Quando la moda ignora la realtà
Nel dibattito pubblico, però, queste questioni restano spesso marginali. Tra social media, talk show e persino riviste specializzate, l’attenzione si concentra su tendenze, stilisti emergenti e dettagli estetici, mentre il nodo vero resta irrisolto: la moda può davvero continuare a ignorare la propria responsabilità sociale?
Molti italiani, cresciuti con l’idea che il gusto sia sinonimo di identità nazionale, si sentono esperti di moda. Il paradosso è che si discute di passerelle e silhouette senza mai interrogarsi sui processi nascosti dietro la produzione e distribuzione di quei capi.

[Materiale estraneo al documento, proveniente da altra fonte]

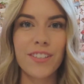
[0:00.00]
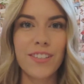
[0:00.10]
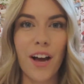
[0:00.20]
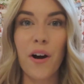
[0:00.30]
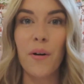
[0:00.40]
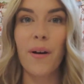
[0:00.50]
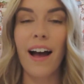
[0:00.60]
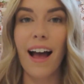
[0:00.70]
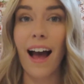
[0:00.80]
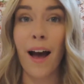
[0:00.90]

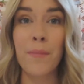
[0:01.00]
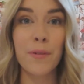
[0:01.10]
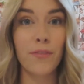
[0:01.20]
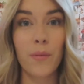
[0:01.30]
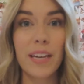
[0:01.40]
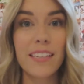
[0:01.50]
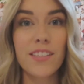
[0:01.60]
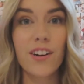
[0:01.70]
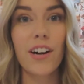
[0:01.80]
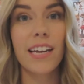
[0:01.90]
So before we get
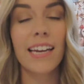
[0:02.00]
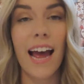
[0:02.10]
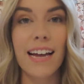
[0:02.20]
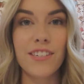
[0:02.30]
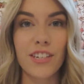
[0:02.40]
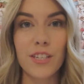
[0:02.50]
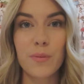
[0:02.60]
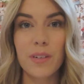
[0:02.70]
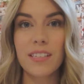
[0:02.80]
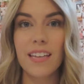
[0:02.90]
started, I
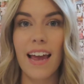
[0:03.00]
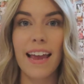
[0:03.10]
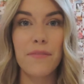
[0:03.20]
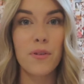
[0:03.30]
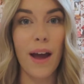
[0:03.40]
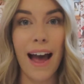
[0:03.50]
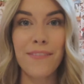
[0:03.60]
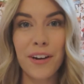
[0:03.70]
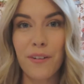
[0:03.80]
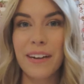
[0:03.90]
just want to say, if you
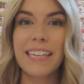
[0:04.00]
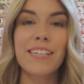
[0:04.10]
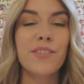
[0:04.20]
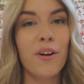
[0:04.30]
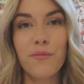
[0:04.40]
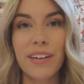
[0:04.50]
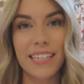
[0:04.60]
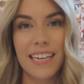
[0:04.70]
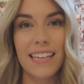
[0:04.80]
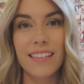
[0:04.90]
haven't already, don't
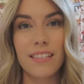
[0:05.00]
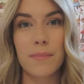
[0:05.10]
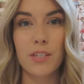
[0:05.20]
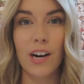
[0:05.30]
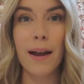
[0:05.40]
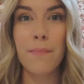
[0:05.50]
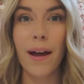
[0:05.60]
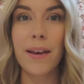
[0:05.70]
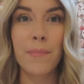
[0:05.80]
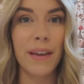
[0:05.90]
forget to hit the subscribe
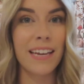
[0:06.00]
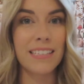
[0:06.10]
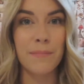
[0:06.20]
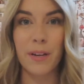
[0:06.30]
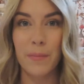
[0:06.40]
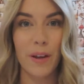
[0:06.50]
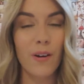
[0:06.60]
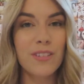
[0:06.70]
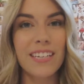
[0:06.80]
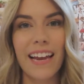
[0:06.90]
button, because I'm going to be
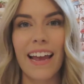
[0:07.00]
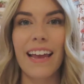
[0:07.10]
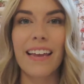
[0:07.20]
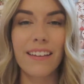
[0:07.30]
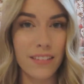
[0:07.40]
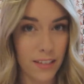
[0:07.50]
hosting a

Nel frattempo, sui social domina una comunicazione superficiale: storie di eventi esclusivi, outfit perfetti e campagne pubblicitarie patinate oscurano le questioni etiche. L’estetica ha preso il sopravvento sull’etica, alimentando un’illusione di glamour che nasconde un sistema in crisi.
Crisi del sistema moda: una crisi più grave di quanto sembri
Il problema non è più solo di immagine. È economico e sistemico. Il comparto moda italiano vale 96 miliardi di euro l’anno. Un valore enorme, che rischia di sgretolarsi se i marchi continuano a minare la loro stessa credibilità con comportamenti opachi.
L’adozione dei Modelli 231, previsti dal D.Lgs. 231/2001, che servono a garantire la tracciabilità e la correttezza della gestione, è ancora poco diffusa. E mentre l’Europa si muove con la CSRD (Corporate Sustainability Reporting Directive), che impone la rendicontazione sulla sostenibilità, molte aziende italiane arrancano, incapaci o riluttanti a fornire trasparenza sulla filiera.
Il 2025 si presenta come un anno cruciale per il settore moda e design, con una crisi che investe il mercato del lusso e sfide profonde da affrontare per garantire innovazione e sostenibilità
Smettere di guardare solo l’etichetta
È tempo di cambiare prospettiva. Non basta più chiedersi se una borsa è esteticamente perfetta o se il taglio del blazer è impeccabile. La domanda cruciale è: Chi l’ha prodotta? Dove? E a quale costo sociale e ambientale?
La moda ha il potere di influenzare cultura e mercato, ma oggi deve fare i conti con una realtà spesso nascosta: filiere opache, sfruttamento della manodopera, impatti ambientali significativi. Ignorare questi aspetti non è più sostenibile.
Il vero valore del lusso contemporaneo si misura nella trasparenza e nel rispetto delle persone e dell’ambiente, elementi che sempre più consumatori richiedono e che potrebbero definire il futuro del settore.